Oleh Tarli Nugroho
Dulu nenek sering bercerita, bahwa dalam acara selamatan Tedak Siten, ketika saya berumur 7 atau 8 bulan, barang yang saya ambil adalah kertas dengan pulpen. Saya tidak mengambil cincin, uang, cermin, kapas, serta benda-benda lainnya yang disediakan untuk dipilih.
Tedak Siten adalah upacara saat anak pertama kali diperkenankan menginjak tanah. Di tengah masyarakat desa yang masih memegang adat, anak memang baru diperkenankan untuk menapakan kakinya di atas tanah sesudah memasuki usia tertentu, ketika kakinya sudah cukup kuat untuk berdiri dan mulai belajar jalan.
Momen tersebut dianggap penting, sehingga dalam masyarakat Sunda dan Jawa momen itu dirayakan dengan sebuah upacara khusus, yang disebut Tedak Siten. Di desa saya, karena dodol merupakan menu utama dalam upacara, bahkan sebelum Si Anak ditetahkan ke atas tanah kakinya harus diinjakkan di atas dodol terlebih dahulu, upacara ini kemudian sering juga disebut sebagai “ndodol”.
Salah satu fragmen penting dalam upacara Tedak Siten ada kaitannya dengan prediksi masa depan anak. Pada fragmen ini, bayi yang akan ditetahkan kakinya akan dihadapkan kepada sejumlah barang untuk dipilih, di mana tiap-tiap barang dianggap mewakili simbol pekerjaan atau profesi tertentu. Secara tradisional, barang-barang yang disajikan biasanya adalah uang, cincin, alat tulis, cermin, padi dan kapas.
Di desa saya, barang-barang itu diikat/digantungkan dengan sejumlah hiasan kertas pada batang-batang kayu dari bambu yang ditancapkan pada sebutir kelapa hijau. Dalam kepercayaan masyarakat, konon jika anak mengambil cincin atau uang, maka anak tersebut di masa depan diperkirakan akan hidup bergelimang harta dan kemungkinan besar berprofesi sebagai pedagang. Jika yang diambilnya adalah padi atau kapas, anak itu diperkirakan akan jadi petani. Atau, jika yang diambil adalah buku, kertas, atau pensil, si anak dipercaya akan menjadi orang terpelajar atau menjadi priyayi.

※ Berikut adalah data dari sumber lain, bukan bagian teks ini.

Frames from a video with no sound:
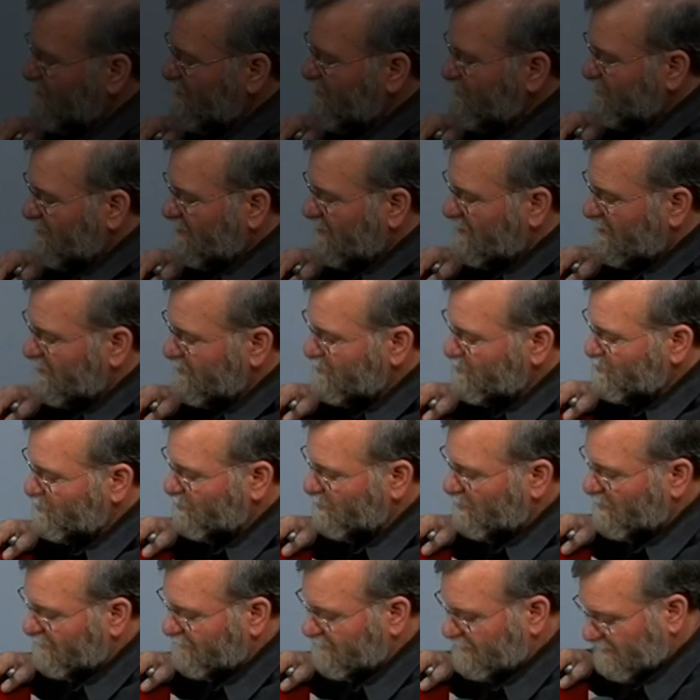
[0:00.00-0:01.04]
trimmed the
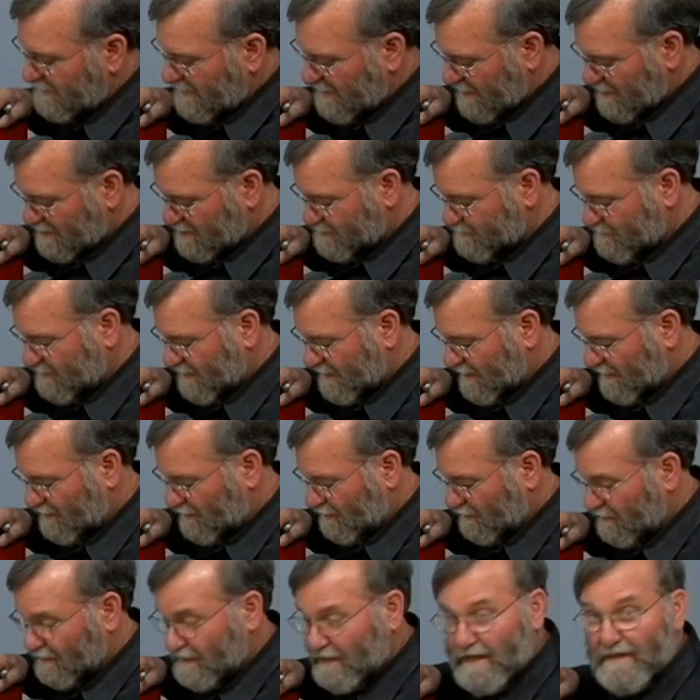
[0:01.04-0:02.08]
contour on the dash
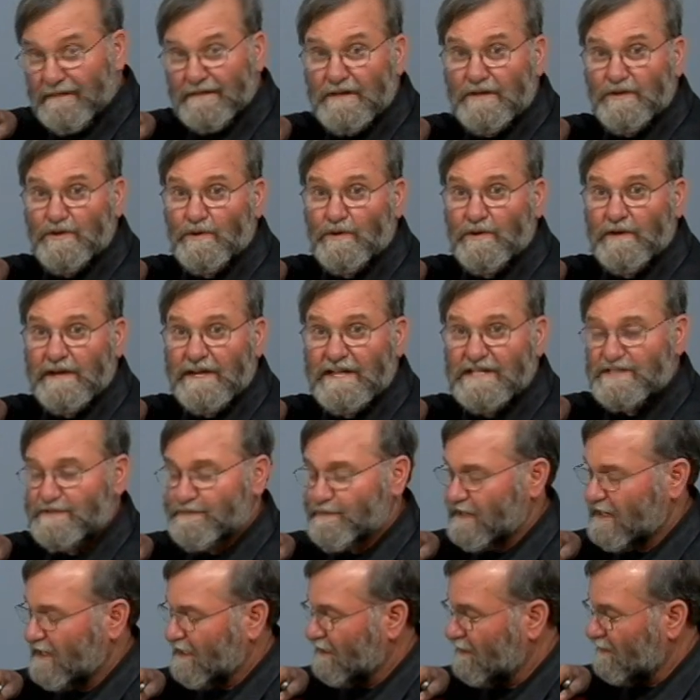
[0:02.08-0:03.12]
panel and the door edge
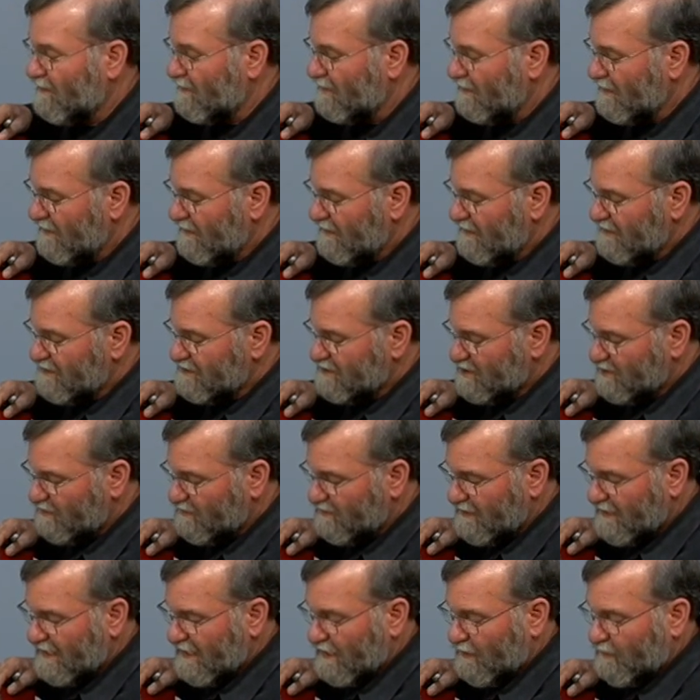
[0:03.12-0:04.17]
panel, so
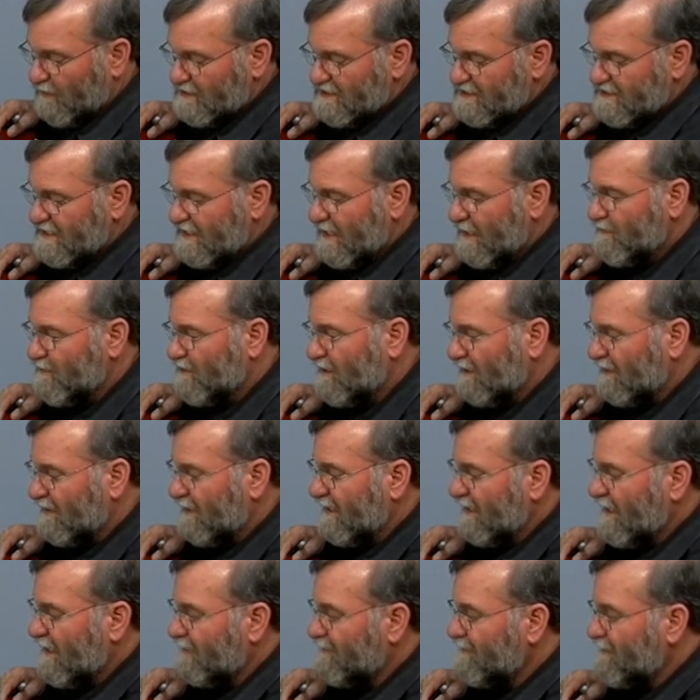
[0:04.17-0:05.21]
now it's time to
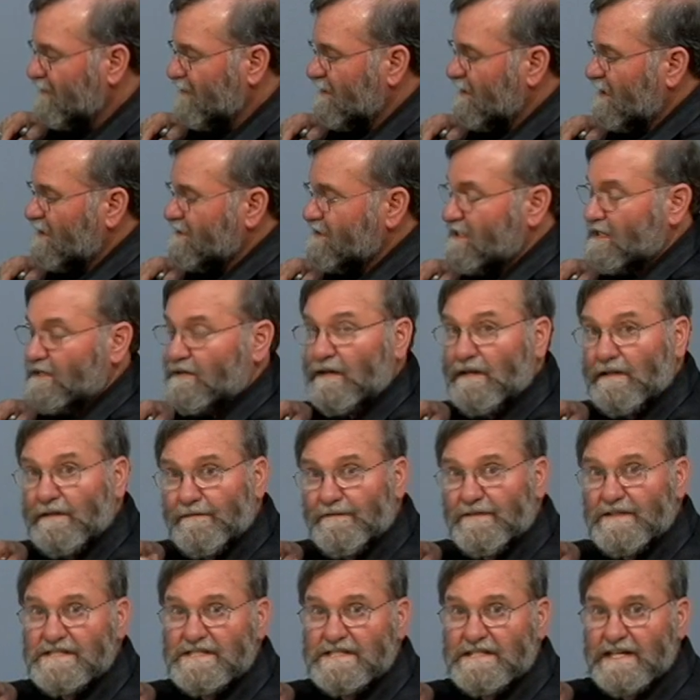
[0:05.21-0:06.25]
lay out the cuts on all
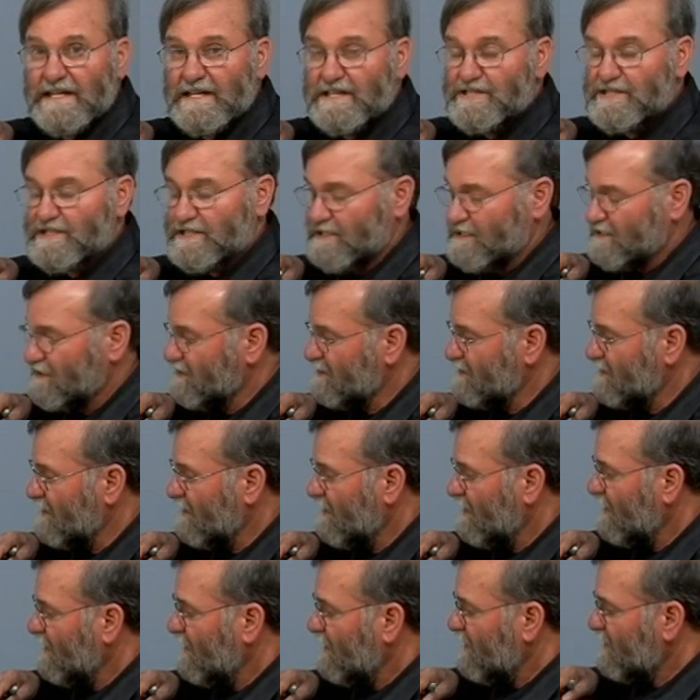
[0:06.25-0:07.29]
of the stations.
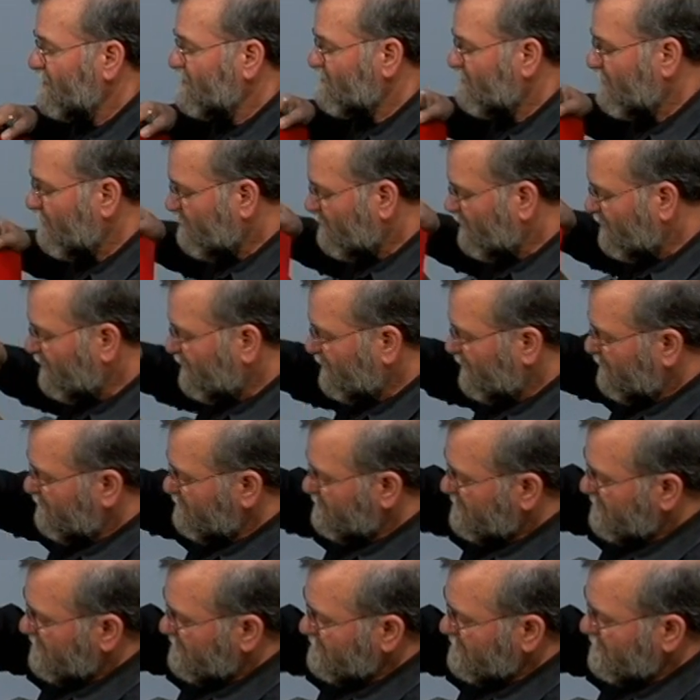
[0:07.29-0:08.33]
So I'm going to
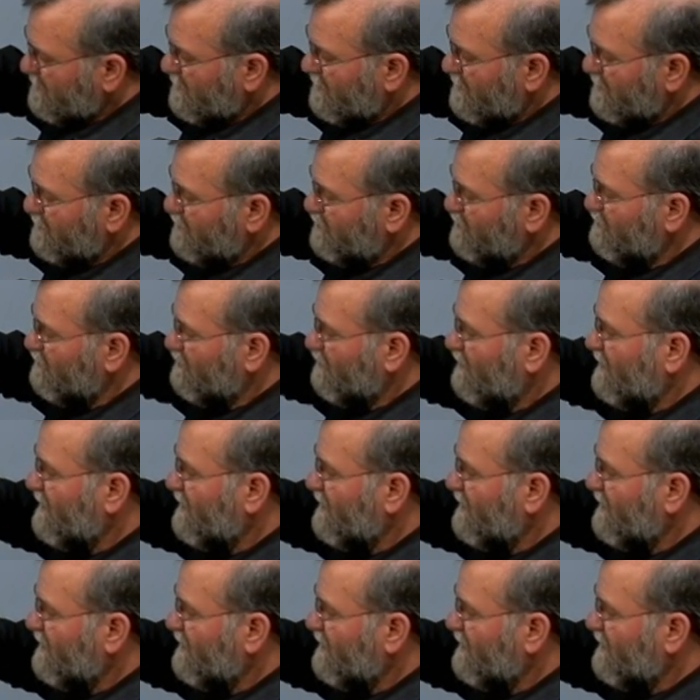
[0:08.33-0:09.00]
use this contour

Saya tidak tahu apakah prediksi saat upacara Tedak Siten memang benar-benar akurat, atau ini hanyalah kebetulan belaka. Yang jelas, sejak kecil—terutama sejak pertama kali bisa membaca—hidup saya memang tak pernah jauh dari buku. Pekerjaan saya tiap hari juga tidak pernah jauh-jauh dari buku.

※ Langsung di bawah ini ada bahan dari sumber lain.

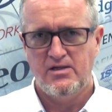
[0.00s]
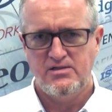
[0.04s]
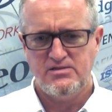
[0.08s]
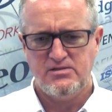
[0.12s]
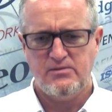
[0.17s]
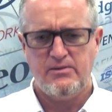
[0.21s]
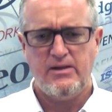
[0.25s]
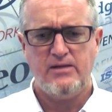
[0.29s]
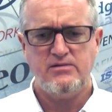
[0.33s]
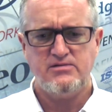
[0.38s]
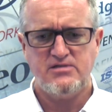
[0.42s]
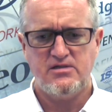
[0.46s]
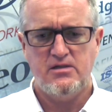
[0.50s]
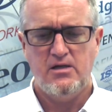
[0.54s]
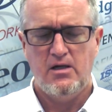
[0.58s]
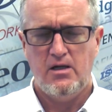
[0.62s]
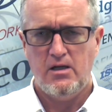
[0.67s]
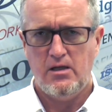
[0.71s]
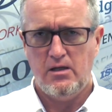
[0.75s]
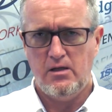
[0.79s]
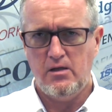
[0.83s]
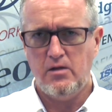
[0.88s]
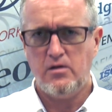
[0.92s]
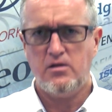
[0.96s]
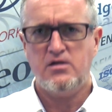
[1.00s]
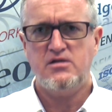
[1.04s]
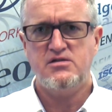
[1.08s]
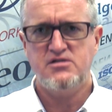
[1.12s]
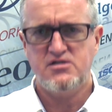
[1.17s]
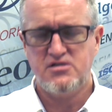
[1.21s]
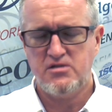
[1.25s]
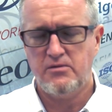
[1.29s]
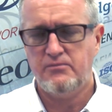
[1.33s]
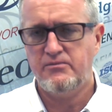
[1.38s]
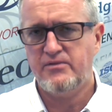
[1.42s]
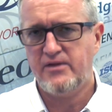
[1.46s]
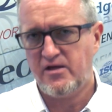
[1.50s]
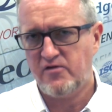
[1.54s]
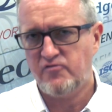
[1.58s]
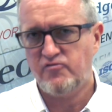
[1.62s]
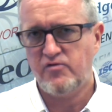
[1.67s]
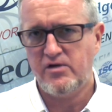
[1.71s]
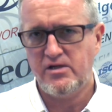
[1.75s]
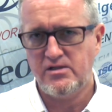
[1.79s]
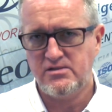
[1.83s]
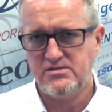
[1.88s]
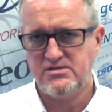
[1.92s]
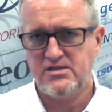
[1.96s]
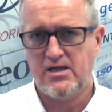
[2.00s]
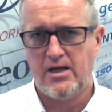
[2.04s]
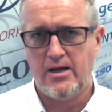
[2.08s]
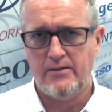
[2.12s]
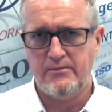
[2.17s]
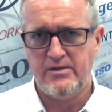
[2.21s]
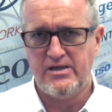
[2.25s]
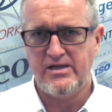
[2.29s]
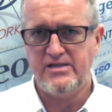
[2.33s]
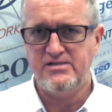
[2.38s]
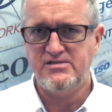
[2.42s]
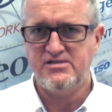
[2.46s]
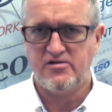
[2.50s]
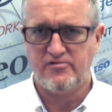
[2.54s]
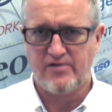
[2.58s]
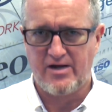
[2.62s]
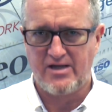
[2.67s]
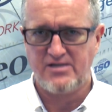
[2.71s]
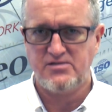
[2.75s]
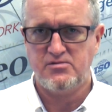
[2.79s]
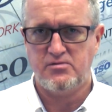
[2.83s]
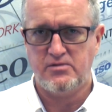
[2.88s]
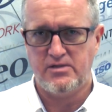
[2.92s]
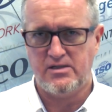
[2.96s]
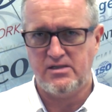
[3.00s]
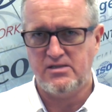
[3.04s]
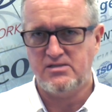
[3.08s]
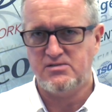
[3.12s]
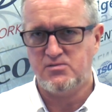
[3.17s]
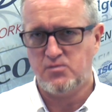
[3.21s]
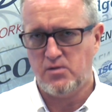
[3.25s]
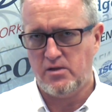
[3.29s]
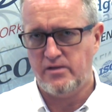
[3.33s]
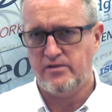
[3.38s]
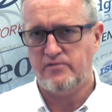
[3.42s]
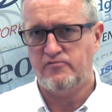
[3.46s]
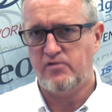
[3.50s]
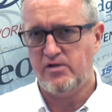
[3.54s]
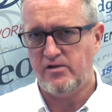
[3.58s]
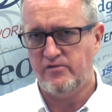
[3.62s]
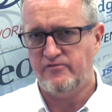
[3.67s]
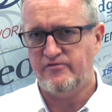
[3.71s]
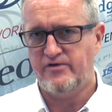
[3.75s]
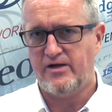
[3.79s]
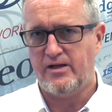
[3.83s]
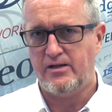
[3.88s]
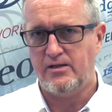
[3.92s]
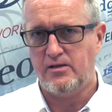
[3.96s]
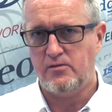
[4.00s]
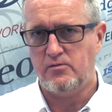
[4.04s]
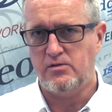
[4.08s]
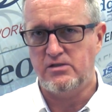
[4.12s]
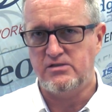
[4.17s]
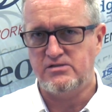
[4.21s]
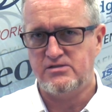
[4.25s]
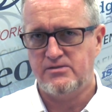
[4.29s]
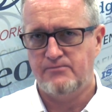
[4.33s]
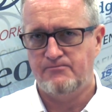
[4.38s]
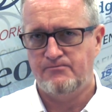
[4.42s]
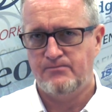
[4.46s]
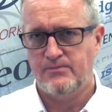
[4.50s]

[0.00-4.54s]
To be able to look at something real time and interact with it is where the real value is.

Anak-anak saya, sayangnya tidak ada satupun yang pernah melewati upacara Tedak Siten. Mereka semua dibesarkan secara urban. Pilihan itu lahir bukan karena saya menolak tradisi, tetapi lebih karena saya melihat bahwa semua upacara itu ribet dan tidak praktis. Persis di situ, belakangan, sesudah dipikirkan kembali, kadang saya jadi merasa bersalah.